Get Stock-Like Gains Without the Stock-Like Risks
Vanguard Convertible Securities fund excels at picking these tricky hybrid investments.
Convertible bonds are a great way for investors to get stock-like returns with lower volatility than stocks. But because the bonds can be tricky to manage, they’re best bought through a mutual fund. And few funds have handled these intricate hybrids with more aplomb than Vanguard Convertible Securities (symbol VCVSX).
“Converts” pay a fixed rate of interest, like regular bonds do, but they also have a potential kicker: They can be converted into shares of the underlying firm’s stock at a preset price.
Over the past year to December 17, Vanguard Convertible rose 20%, beating the average of other convertible-bond funds by nearly three percentage points on an annualized basis. And the fund, which started in 1986, has delivered stellar long-term results. Over the past ten years, it gained 7.0% annualized, beating Standard & Poor’s 500-stock index by an average of nearly six percentage points per year.
What’s more, since the fund began it has never underperformed similar funds or its benchmark -- the Bank of America Merrill Lynch All Convertibles All Qualities index -- in any ten-year period.
What’s the potential downside of such bonds? Most convertibles have “junk” ratings, which means the risk that the issuer could default is greater than it is with investment-grade bonds. Convertibles tend to be less risky than stocks and fall less in bear markets, but they also rise less in bull markets. During the last bear market, from October 2007 through March 2009, convertible bonds, on average, lost 39.2%, while stocks in the S&P 500 lost 55.3%. Vanguard Convertible Securities lost 34.3% during that time.
Convertible bonds have been growing in popularity as wary investors look for ways to get stock-like returns without taking big risks. That is precisely the goal of Vanguard Convertible’s manager, Larry Keele. Keele, who has run the fund since 1996, seeks bonds that have more upside potential than downside risk.
In particular, he looks for convertible bonds maturing in three to ten years that trade close to their face value, or par.
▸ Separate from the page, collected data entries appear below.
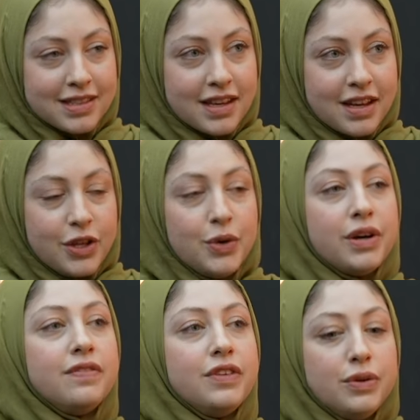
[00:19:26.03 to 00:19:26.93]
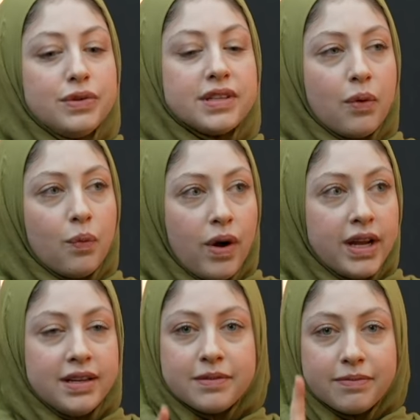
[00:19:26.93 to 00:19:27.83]
Mm-hmm. You could have used that
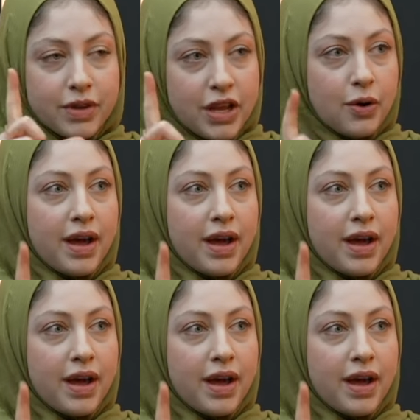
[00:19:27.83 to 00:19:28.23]
one, you know,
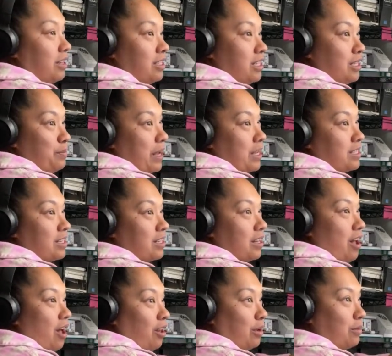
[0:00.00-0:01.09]
this is
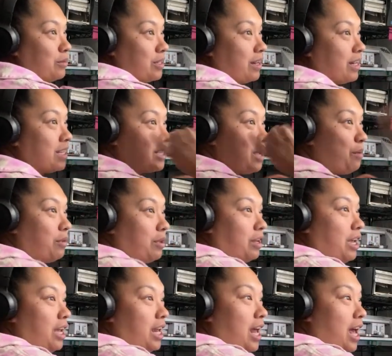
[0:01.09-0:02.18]
basically all I'm doing is I'm
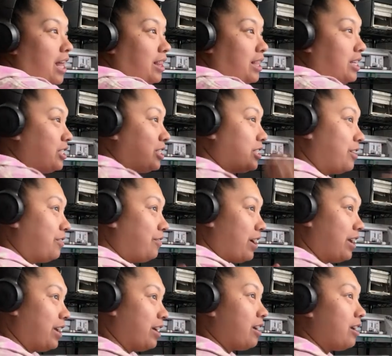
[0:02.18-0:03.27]
looking at this sheet
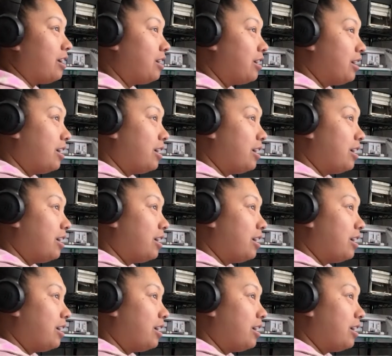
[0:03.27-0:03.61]
right here,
Explains Keele: “If we buy a five-year convertible with a 4% interest coupon at par, the worst-case scenario, as long as the firm remains creditworthy, is a 4% annual return.”
And because the bond can be converted into shares of the underlying stock, the bond’s price can rise along with any increases in the stock’s price. That’s how Keele achieves stock-like returns using bonds.
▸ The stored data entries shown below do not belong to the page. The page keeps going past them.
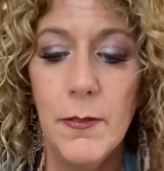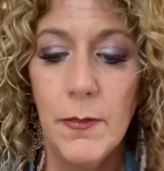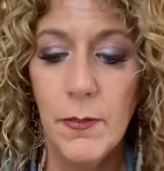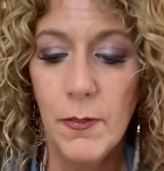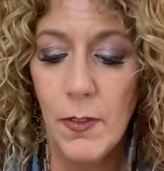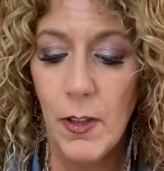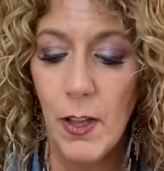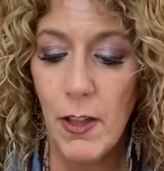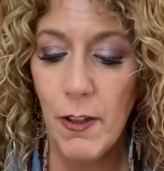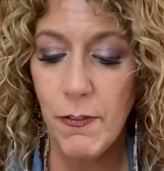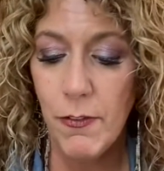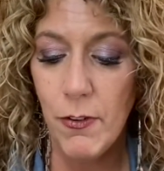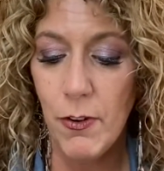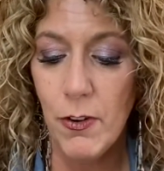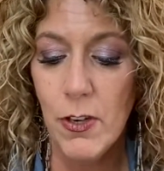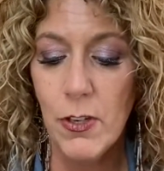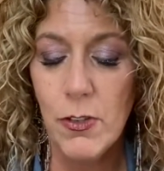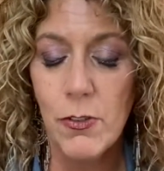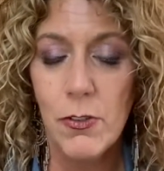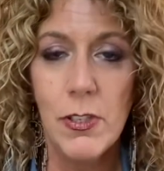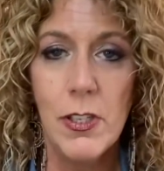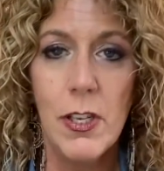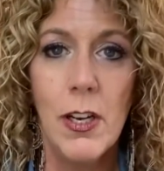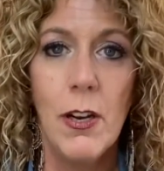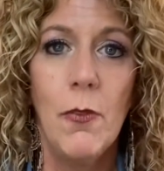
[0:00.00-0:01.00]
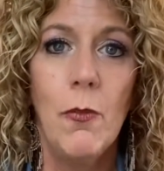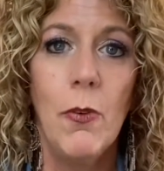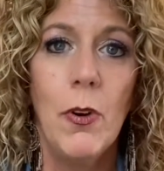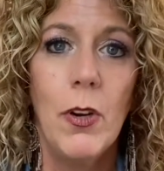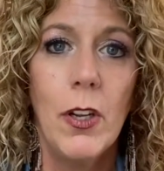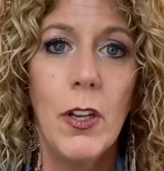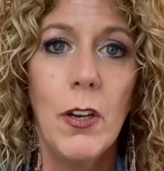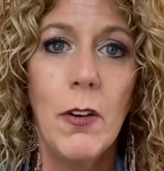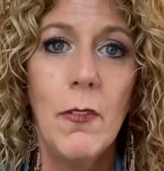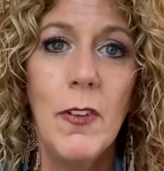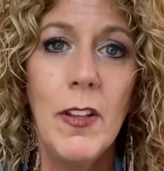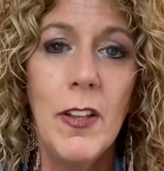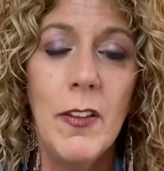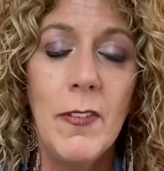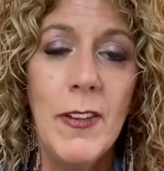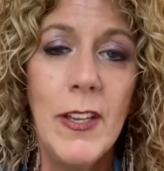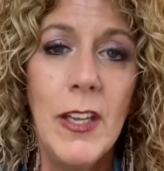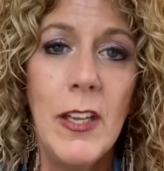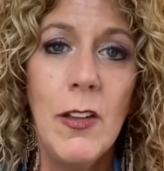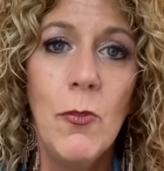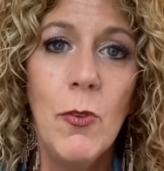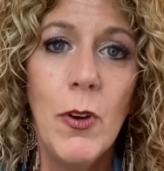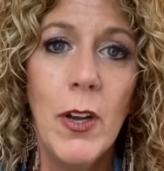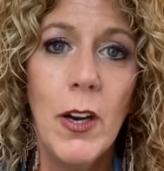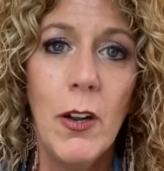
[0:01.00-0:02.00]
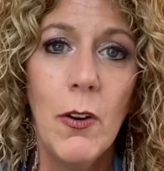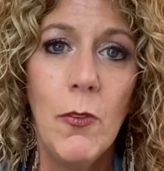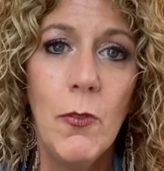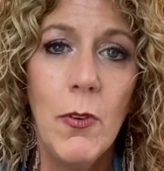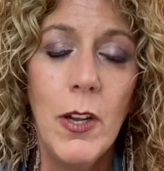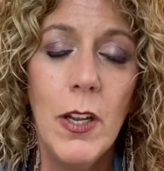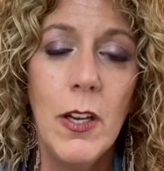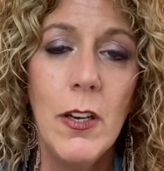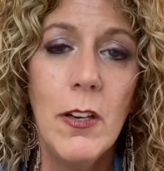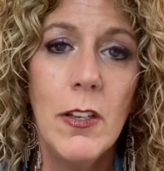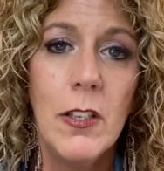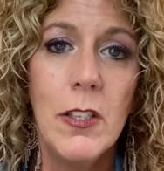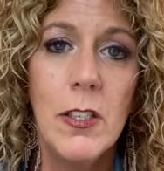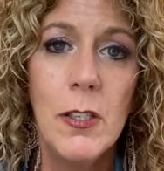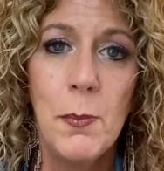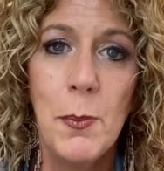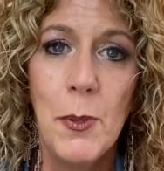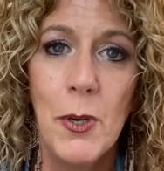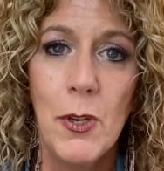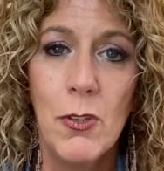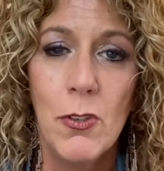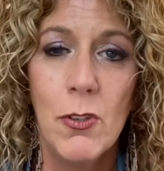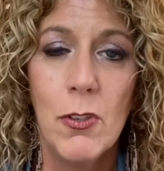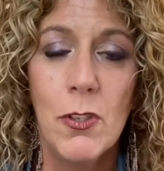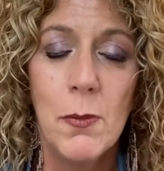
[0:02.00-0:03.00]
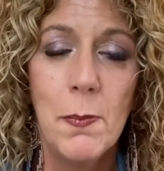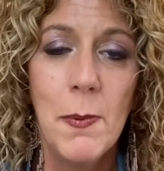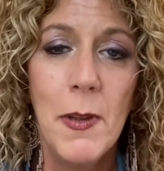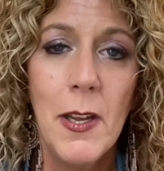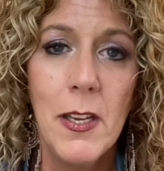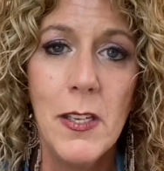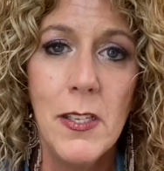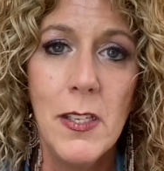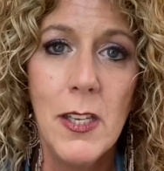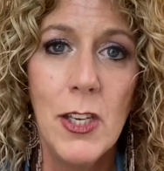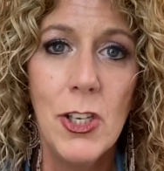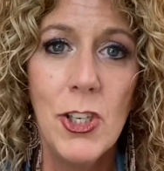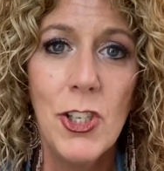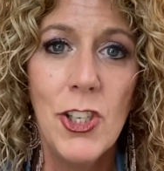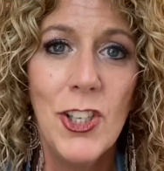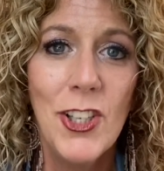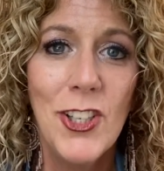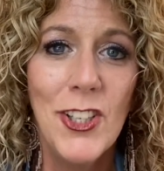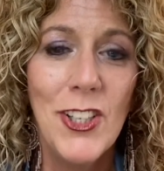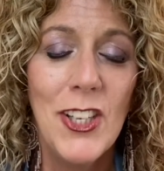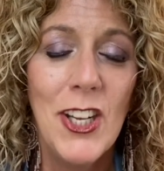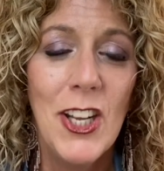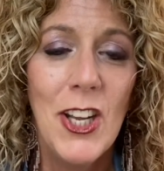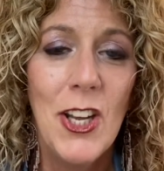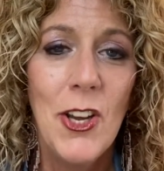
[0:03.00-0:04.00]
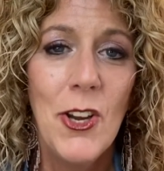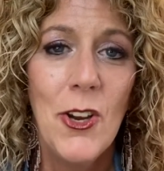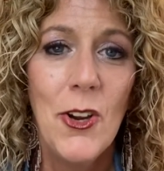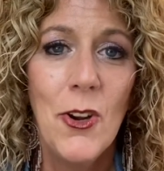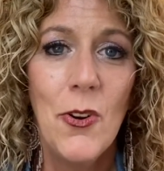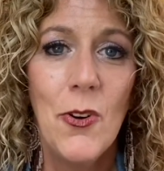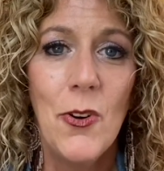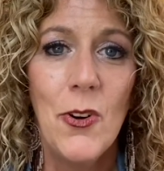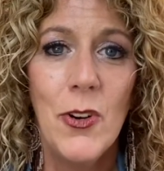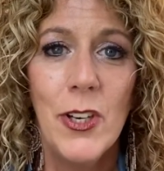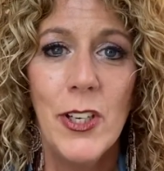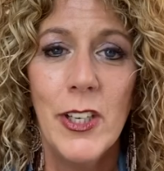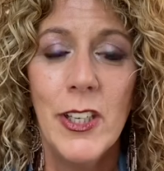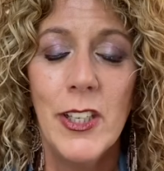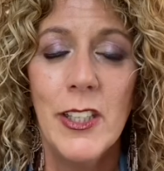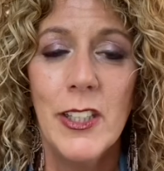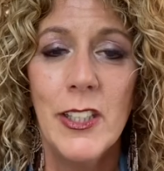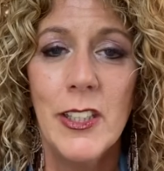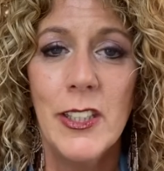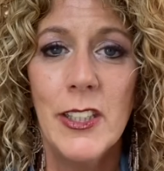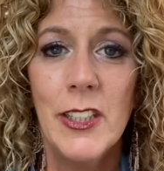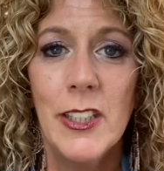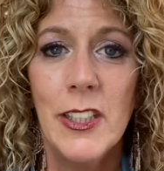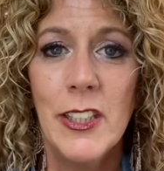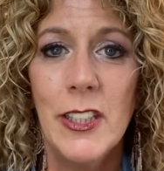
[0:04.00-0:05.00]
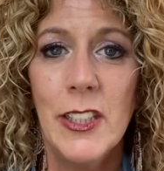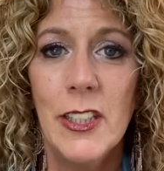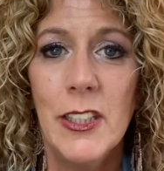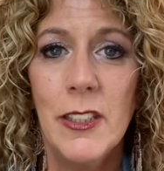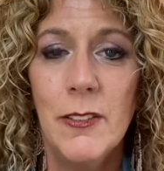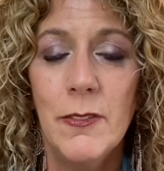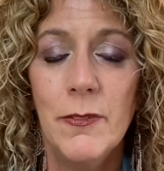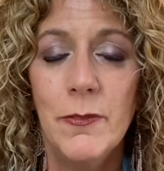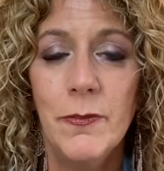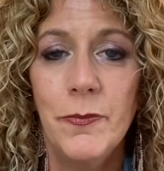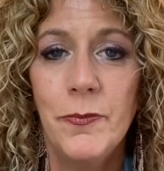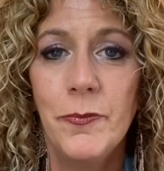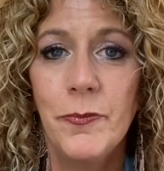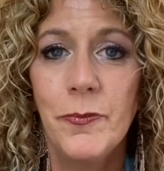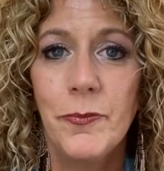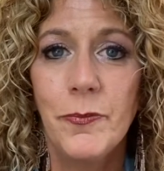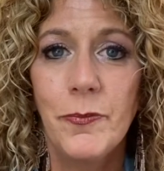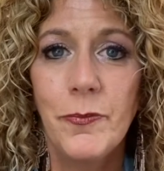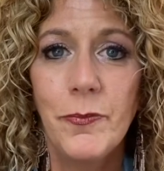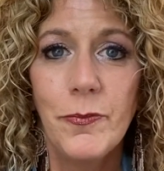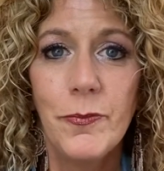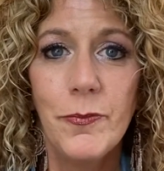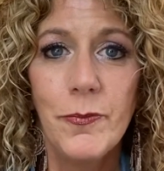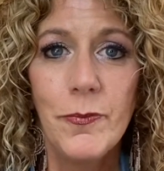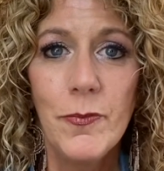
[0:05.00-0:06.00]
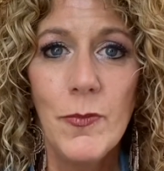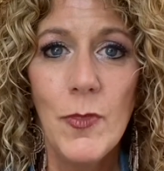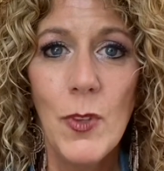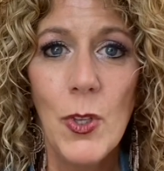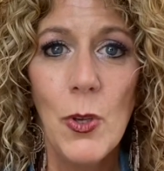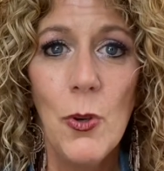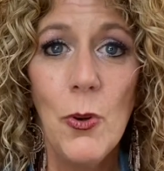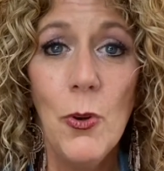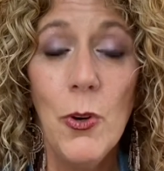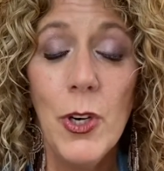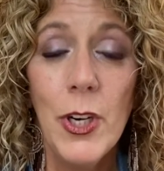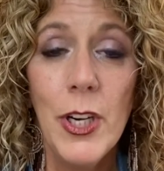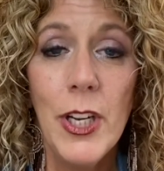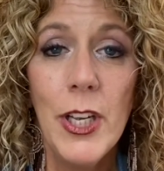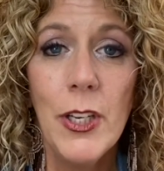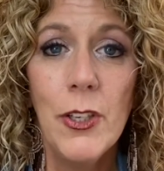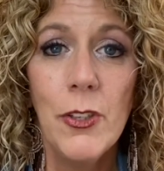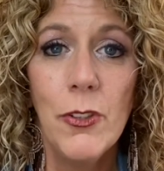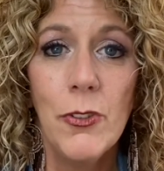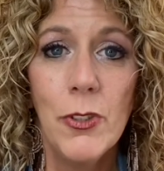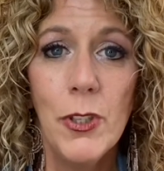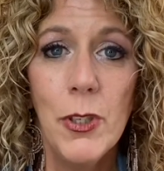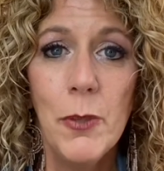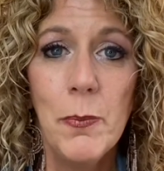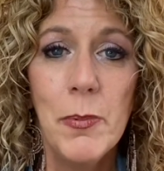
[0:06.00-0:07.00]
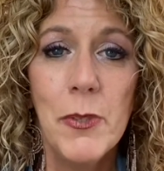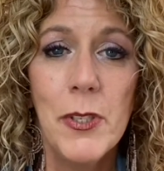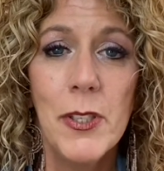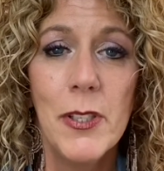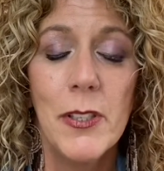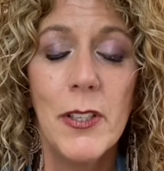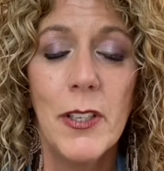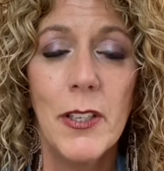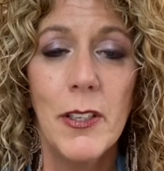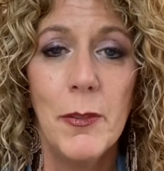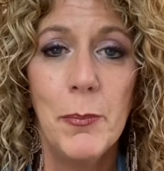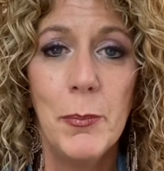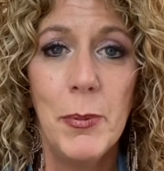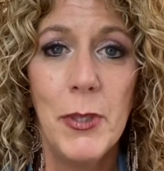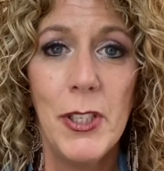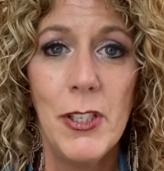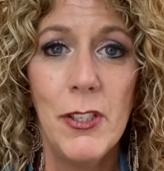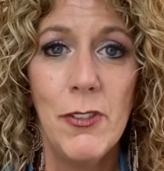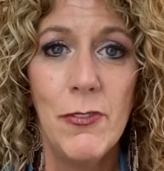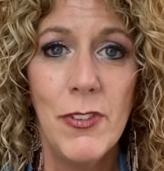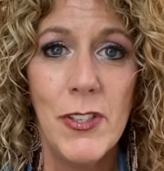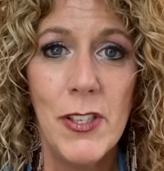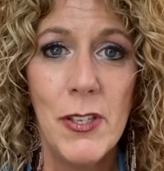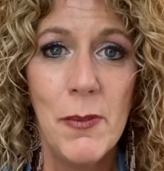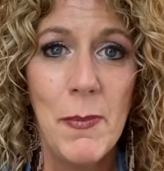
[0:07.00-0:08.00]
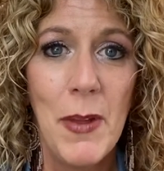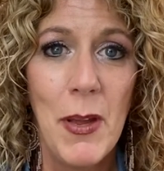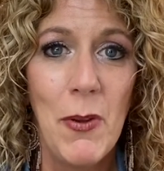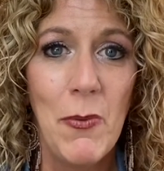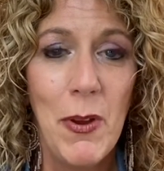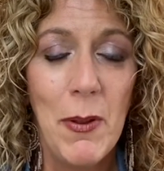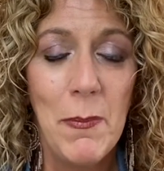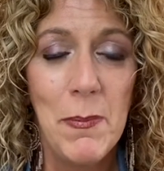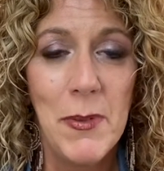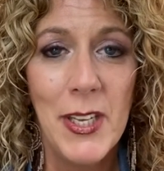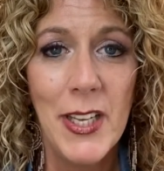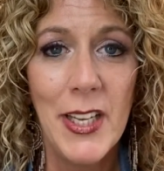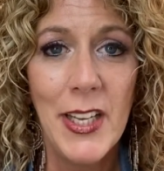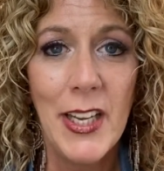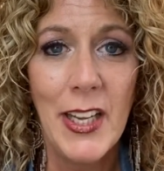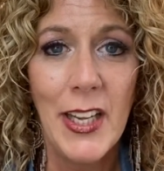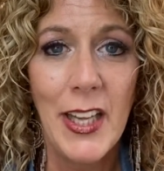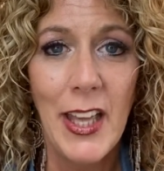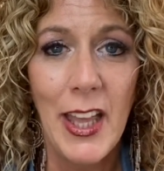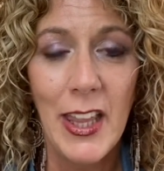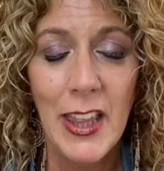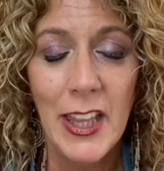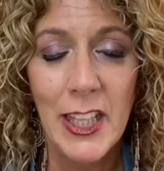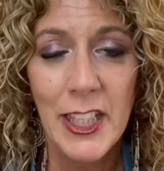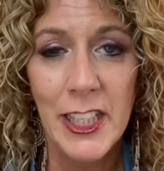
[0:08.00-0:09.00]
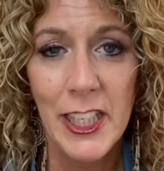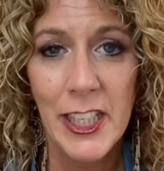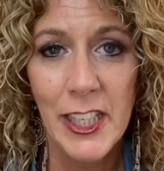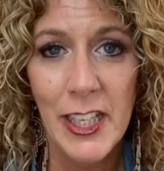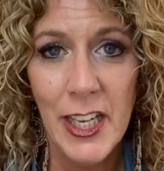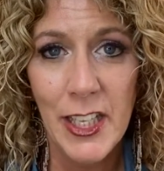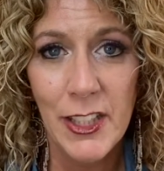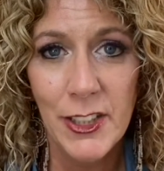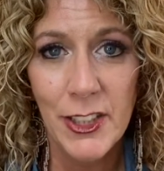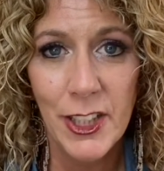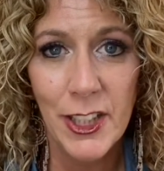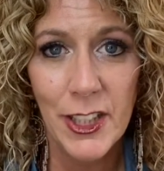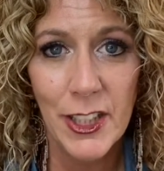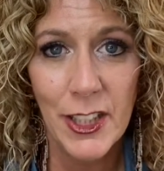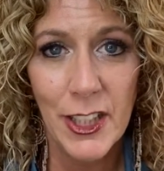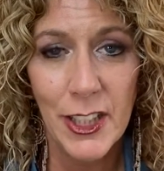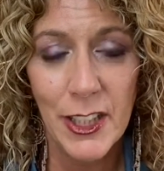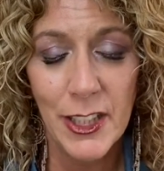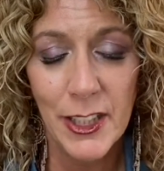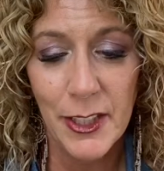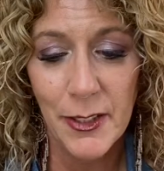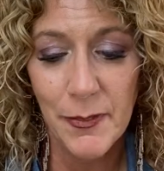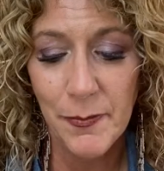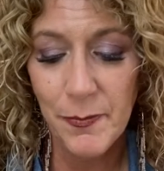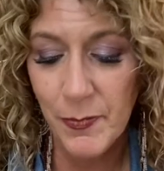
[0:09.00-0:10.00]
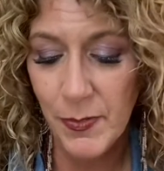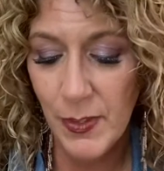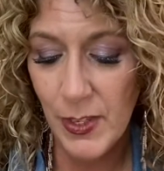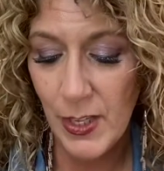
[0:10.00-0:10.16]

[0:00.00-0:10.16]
if you're interested in working with me one-on-one, a spiritual spa session, or in groups, please visit my website at kathleenl.com.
Keele keeps a diversified portfolio of convertibles, with issuers ranging from MGM Resorts International to Virgin Media to Gilead Sciences. He also looks for convertible bonds with call protection, which means the company cannot call the bond back.
Because most convertible issuers have junk-bond ratings, Keele devotes a lot of effort to making sure the companies whose bonds he buys are financially healthy enough not to default. That has become easier for Keele recently -- since the recession, many companies have strengthened their balance sheets by building cash and paying off debt.
Keele also keeps close tabs on bonds’ price appreciation. When a bond’s price rises enough, he sells it and reinvests the profits in other bonds. That enables Keele to reduce the risk of the portfolio, because as a convertible bond rises in price its volatility becomes more like that of the underlying stock.